:: WORK TO BE COMPLETED ::
Only one stretch of the data below is needed: the line with "[00:00:10.60]" through the last line. Output it exactly and drop the pictures.

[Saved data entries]
· · · · ·

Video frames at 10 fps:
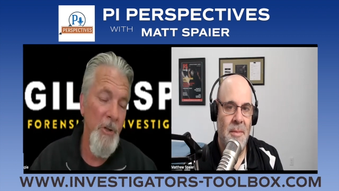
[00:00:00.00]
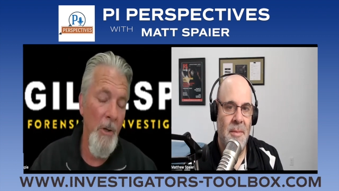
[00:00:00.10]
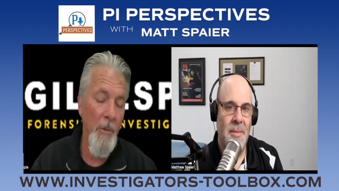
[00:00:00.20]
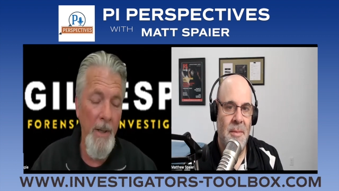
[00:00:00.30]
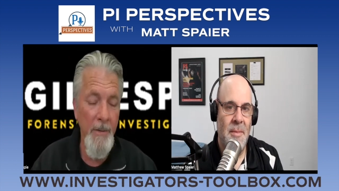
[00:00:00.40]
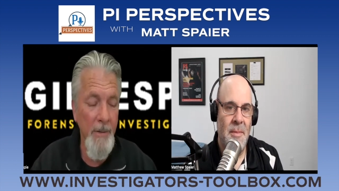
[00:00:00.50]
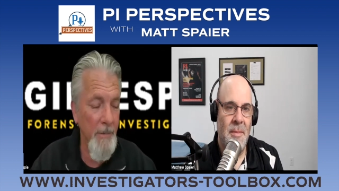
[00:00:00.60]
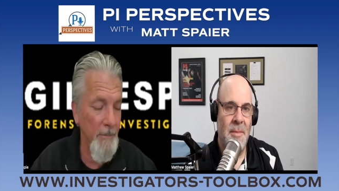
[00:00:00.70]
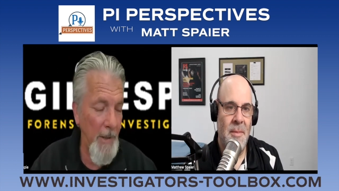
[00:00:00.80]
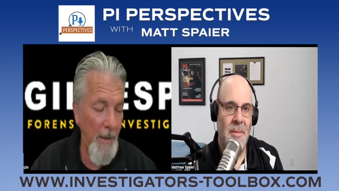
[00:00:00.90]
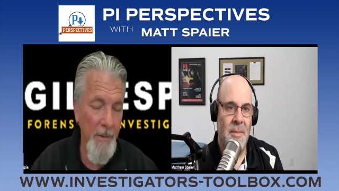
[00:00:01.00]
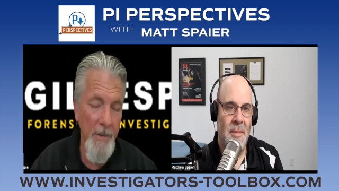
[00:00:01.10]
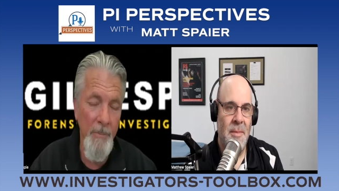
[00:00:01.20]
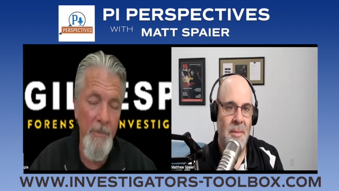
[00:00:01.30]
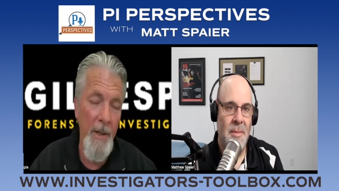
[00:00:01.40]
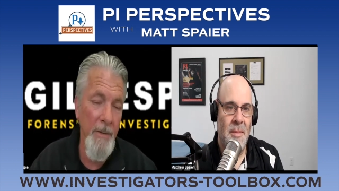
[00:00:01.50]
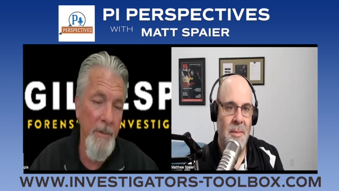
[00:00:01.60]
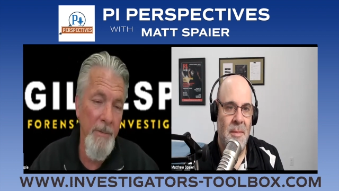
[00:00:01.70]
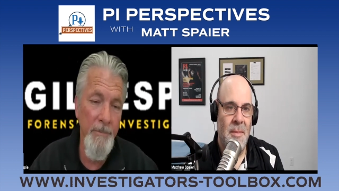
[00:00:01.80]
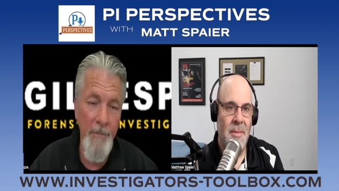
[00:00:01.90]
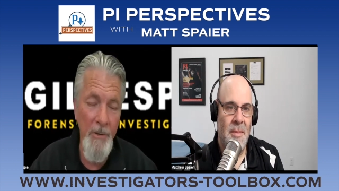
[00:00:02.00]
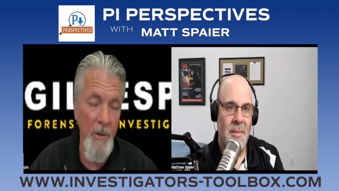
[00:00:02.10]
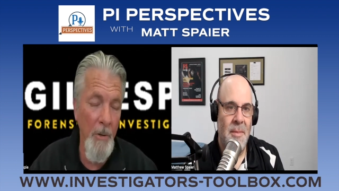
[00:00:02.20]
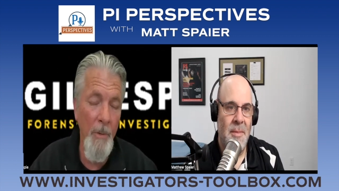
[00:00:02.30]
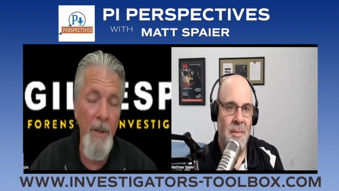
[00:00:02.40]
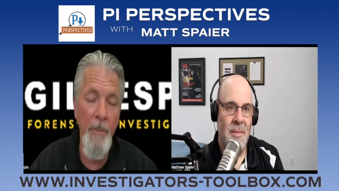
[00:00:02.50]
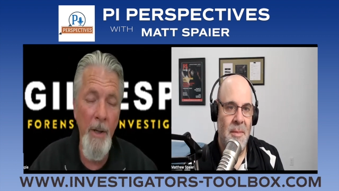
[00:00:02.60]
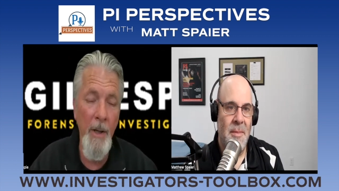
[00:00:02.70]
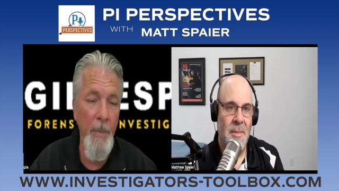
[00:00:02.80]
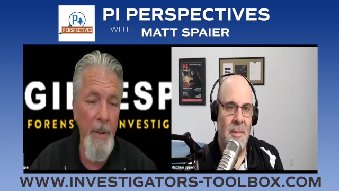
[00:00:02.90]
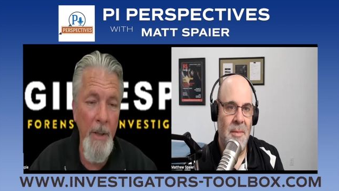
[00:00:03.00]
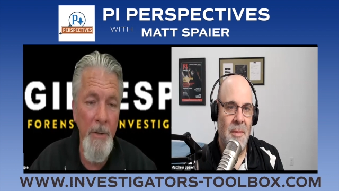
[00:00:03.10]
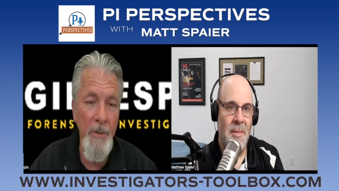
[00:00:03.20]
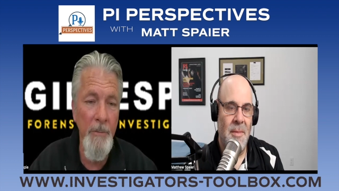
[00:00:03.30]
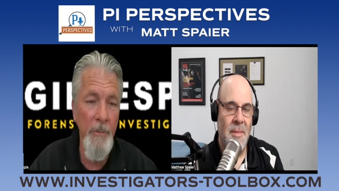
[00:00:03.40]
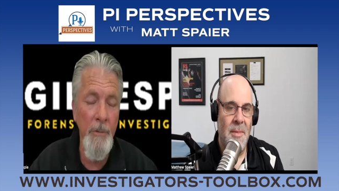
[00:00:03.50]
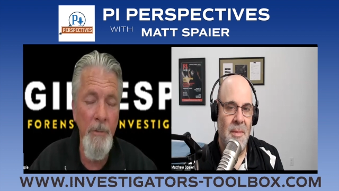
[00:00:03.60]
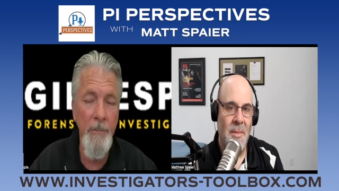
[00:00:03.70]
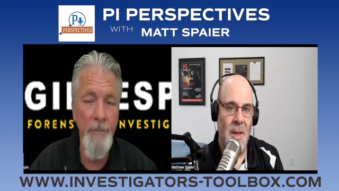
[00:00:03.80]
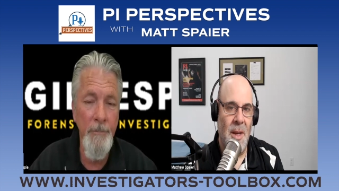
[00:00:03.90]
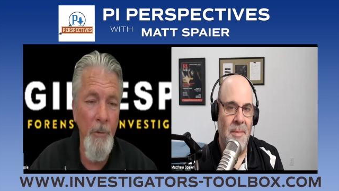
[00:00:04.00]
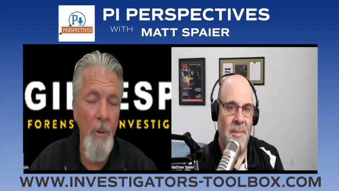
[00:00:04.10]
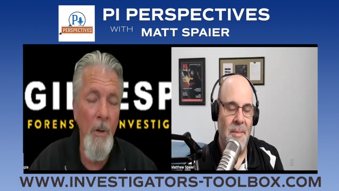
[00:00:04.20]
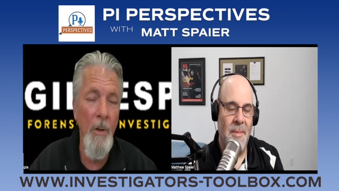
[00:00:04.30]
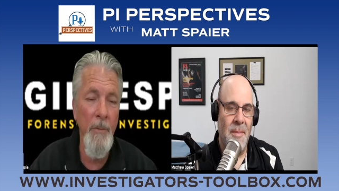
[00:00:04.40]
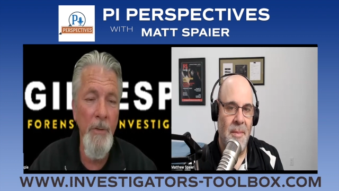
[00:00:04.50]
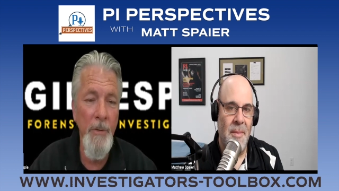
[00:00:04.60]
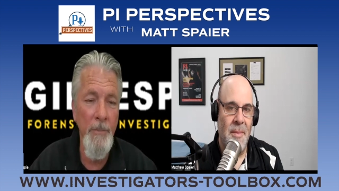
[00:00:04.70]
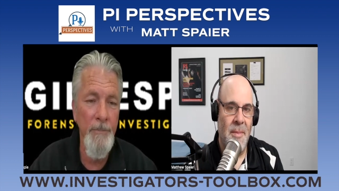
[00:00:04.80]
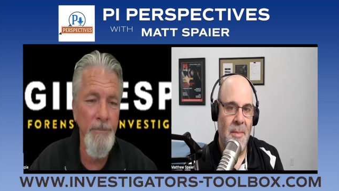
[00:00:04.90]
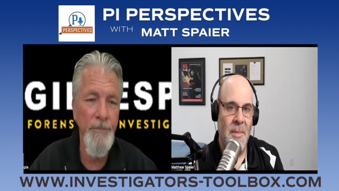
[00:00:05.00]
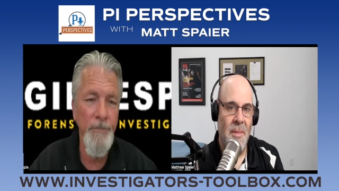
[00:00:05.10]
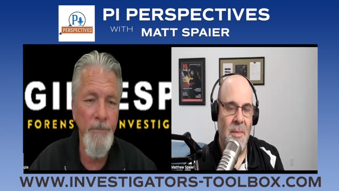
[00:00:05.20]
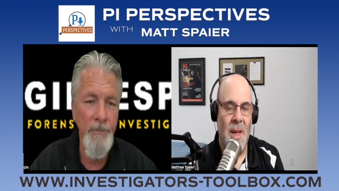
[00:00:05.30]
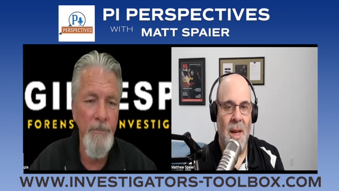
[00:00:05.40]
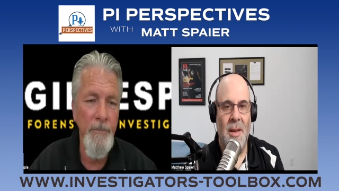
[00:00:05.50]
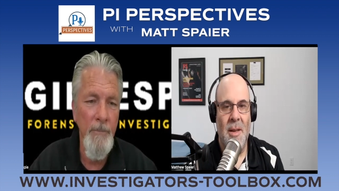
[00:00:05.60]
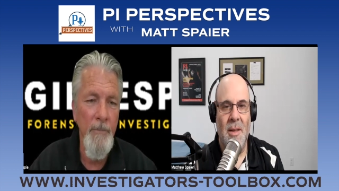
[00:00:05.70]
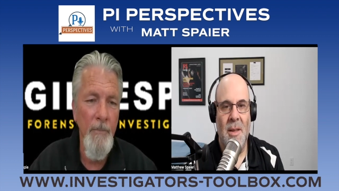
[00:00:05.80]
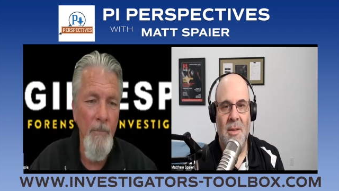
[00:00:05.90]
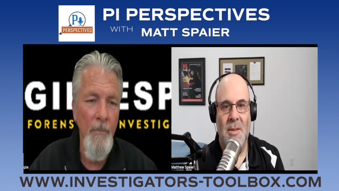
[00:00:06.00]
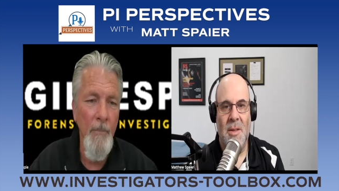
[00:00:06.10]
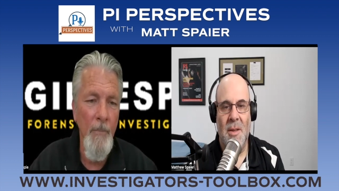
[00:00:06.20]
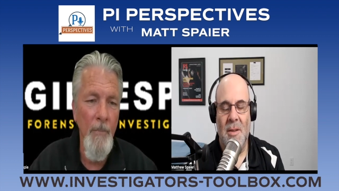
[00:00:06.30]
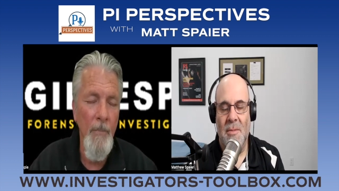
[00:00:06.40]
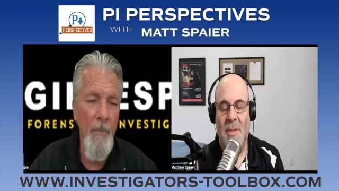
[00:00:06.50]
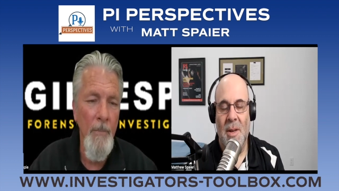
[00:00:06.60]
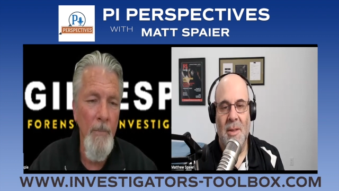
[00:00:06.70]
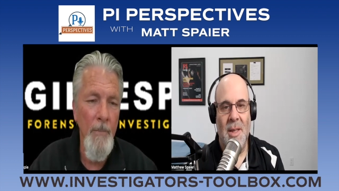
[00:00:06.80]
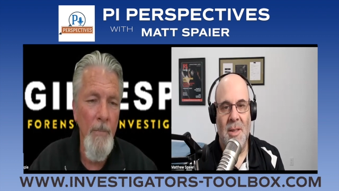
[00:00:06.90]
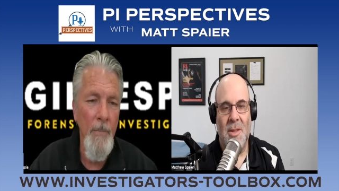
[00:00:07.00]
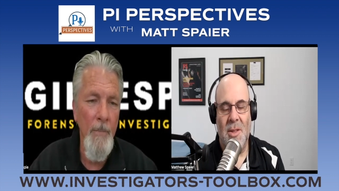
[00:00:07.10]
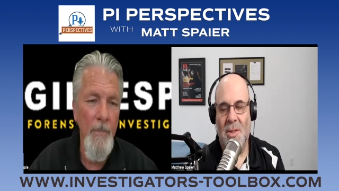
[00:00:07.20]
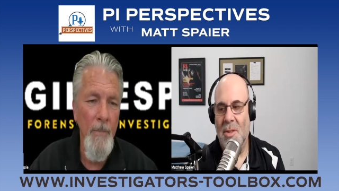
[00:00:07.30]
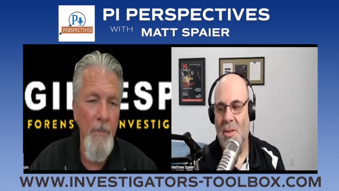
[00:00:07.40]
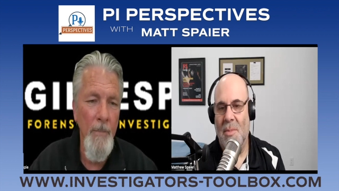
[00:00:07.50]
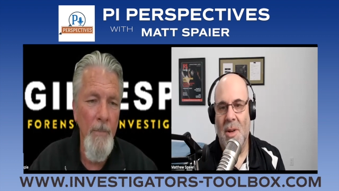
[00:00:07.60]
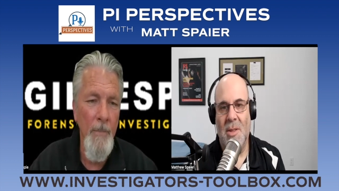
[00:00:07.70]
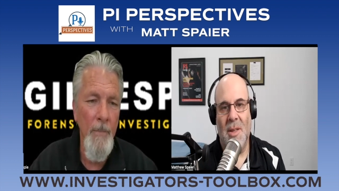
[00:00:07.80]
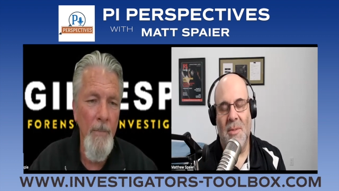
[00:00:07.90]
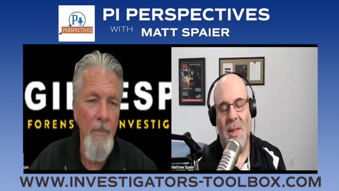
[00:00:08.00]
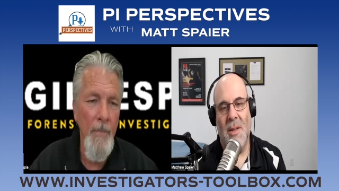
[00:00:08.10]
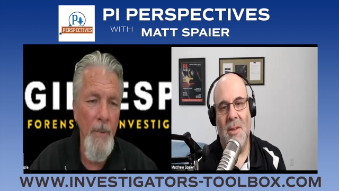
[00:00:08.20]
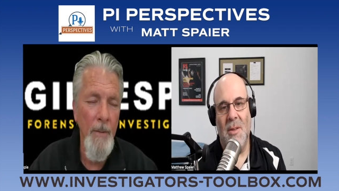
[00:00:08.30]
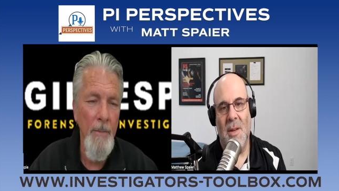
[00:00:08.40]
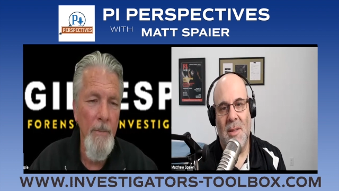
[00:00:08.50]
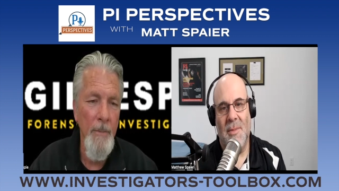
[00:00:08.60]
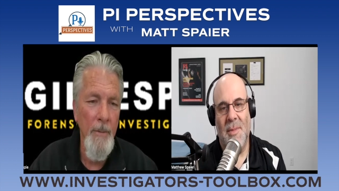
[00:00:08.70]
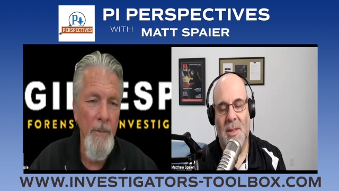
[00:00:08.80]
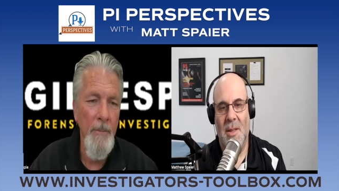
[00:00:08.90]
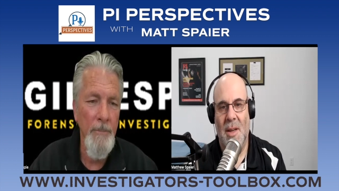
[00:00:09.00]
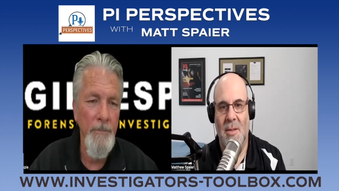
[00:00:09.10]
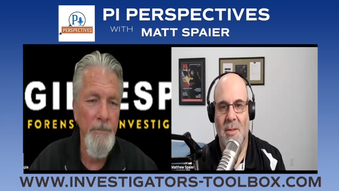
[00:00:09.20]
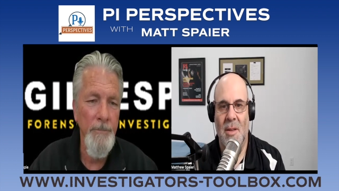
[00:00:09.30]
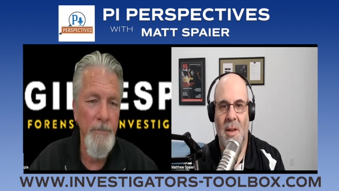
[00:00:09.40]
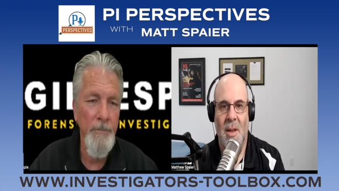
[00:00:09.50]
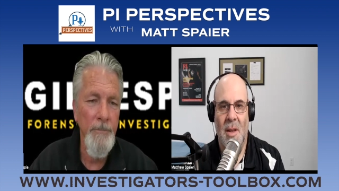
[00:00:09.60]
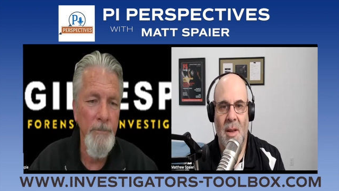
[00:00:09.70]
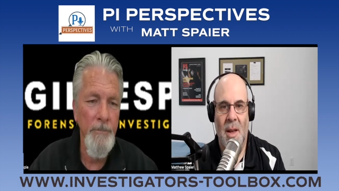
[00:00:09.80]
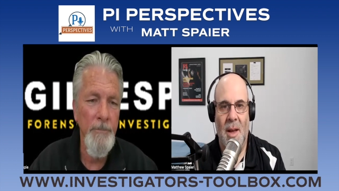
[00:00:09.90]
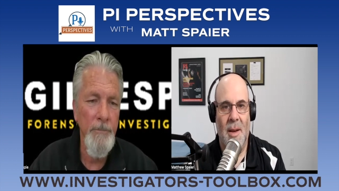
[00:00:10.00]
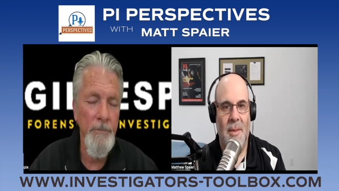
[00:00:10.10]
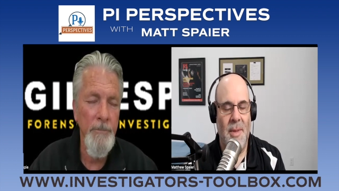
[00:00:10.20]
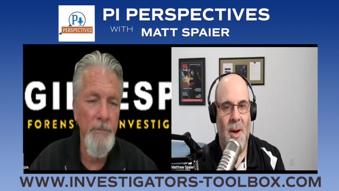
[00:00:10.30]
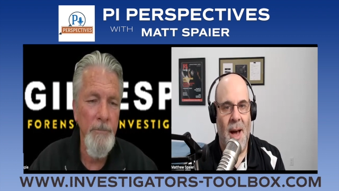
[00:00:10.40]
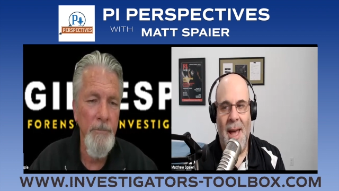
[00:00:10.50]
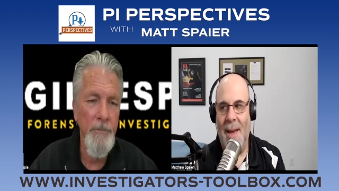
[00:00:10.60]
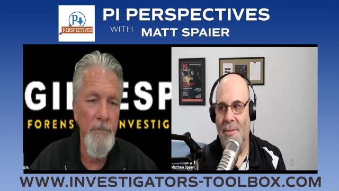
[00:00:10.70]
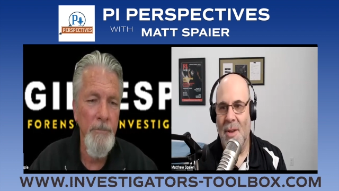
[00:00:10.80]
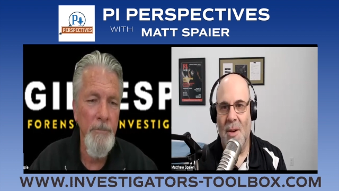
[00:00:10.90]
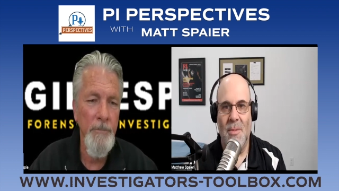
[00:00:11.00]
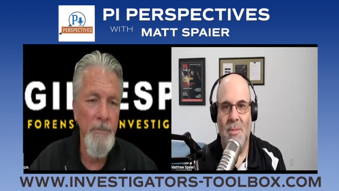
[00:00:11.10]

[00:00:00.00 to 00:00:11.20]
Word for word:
Speaker 1: so that's that's that's that's a great recommendation for yeah. for all of us.
Speaker 2: Yeah, and it, there's there really is just so much that we can do as investigators. Um, you know, I have no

· · · · ·

:: TASK RESULT ::
[00:00:10.60]
[00:00:10.70]
[00:00:10.80]
[00:00:10.90]
[00:00:11.00]
[00:00:11.10]

[00:00:00.00 to 00:00:11.20]
Word for word:
Speaker 1: so that's that's that's that's a great recommendation for yeah. for all of us.
Speaker 2: Yeah, and it, there's there really is just so much that we can do as investigators. Um, you know, I have no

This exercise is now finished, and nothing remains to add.